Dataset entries

::::

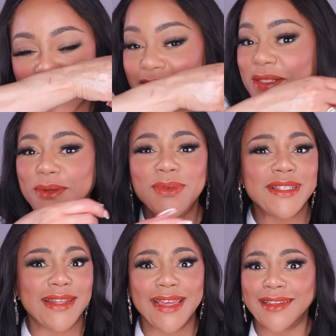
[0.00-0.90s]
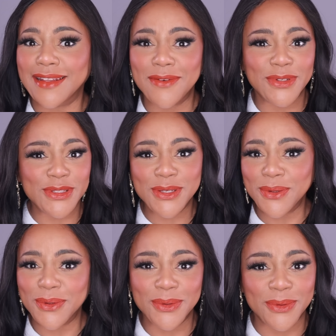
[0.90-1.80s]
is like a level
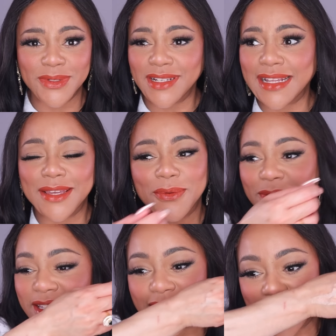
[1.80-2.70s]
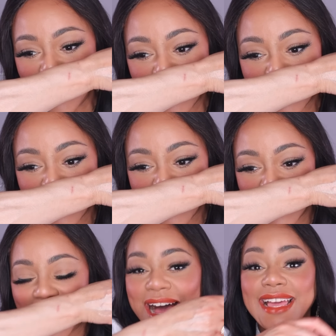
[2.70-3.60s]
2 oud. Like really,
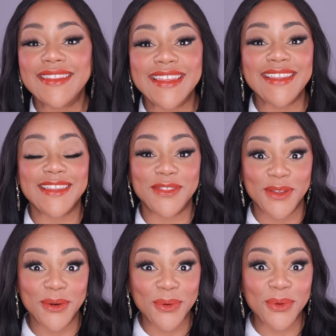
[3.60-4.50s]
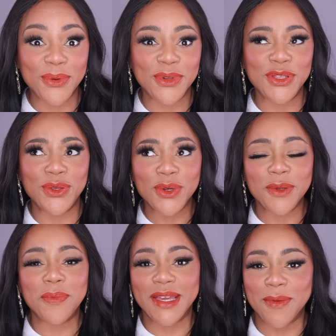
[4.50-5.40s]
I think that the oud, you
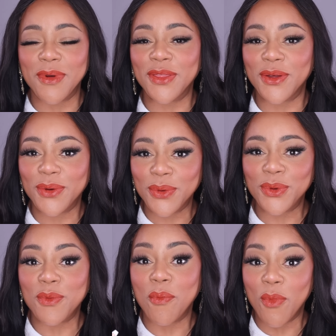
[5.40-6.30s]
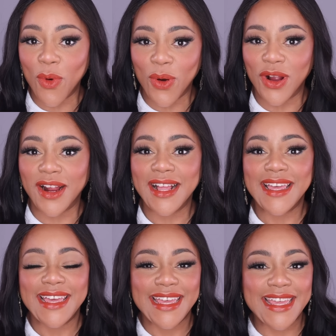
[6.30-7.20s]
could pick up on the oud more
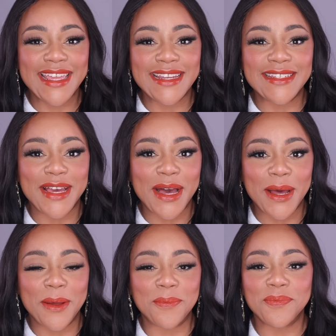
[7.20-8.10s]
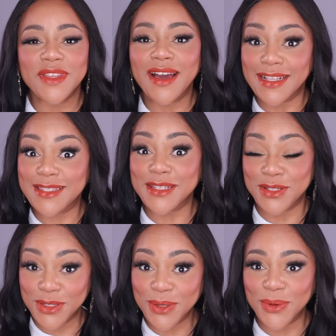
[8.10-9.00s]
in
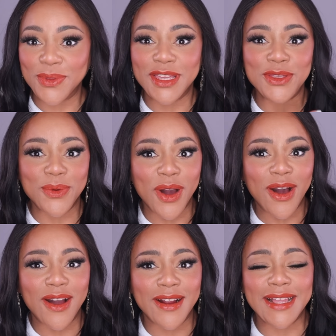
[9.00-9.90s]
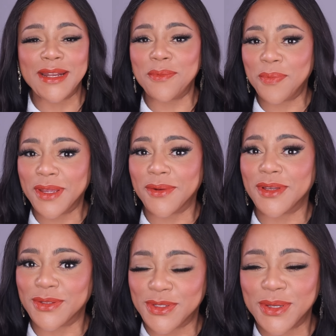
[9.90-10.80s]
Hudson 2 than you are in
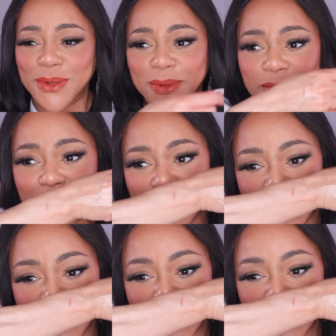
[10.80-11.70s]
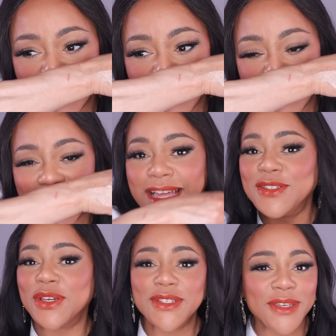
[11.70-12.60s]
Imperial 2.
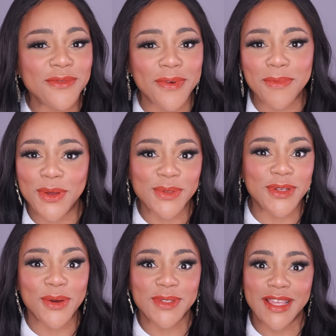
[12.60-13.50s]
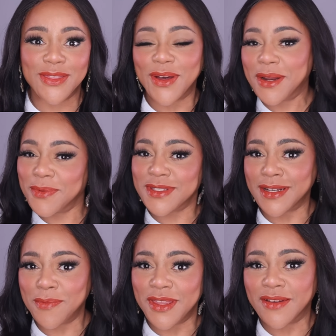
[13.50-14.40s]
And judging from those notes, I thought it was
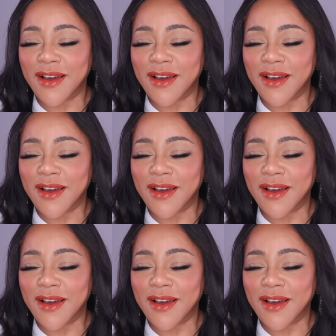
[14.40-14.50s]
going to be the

::::

#### Work instructions:
For this exercise, return every entry verbatim and omit all pictures.

#### Output for this task:
[0.00-0.90s]
[0.90-1.80s]
is like a level
[1.80-2.70s]
[2.70-3.60s]
2 oud. Like really,
[3.60-4.50s]
[4.50-5.40s]
I think that the oud, you
[5.40-6.30s]
[6.30-7.20s]
could pick up on the oud more
[7.20-8.10s]
[8.10-9.00s]
in
[9.00-9.90s]
[9.90-10.80s]
Hudson 2 than you are in
[10.80-11.70s]
[11.70-12.60s]
Imperial 2.
[12.60-13.50s]
[13.50-14.40s]
And judging from those notes, I thought it was
[14.40-14.50s]
going to be the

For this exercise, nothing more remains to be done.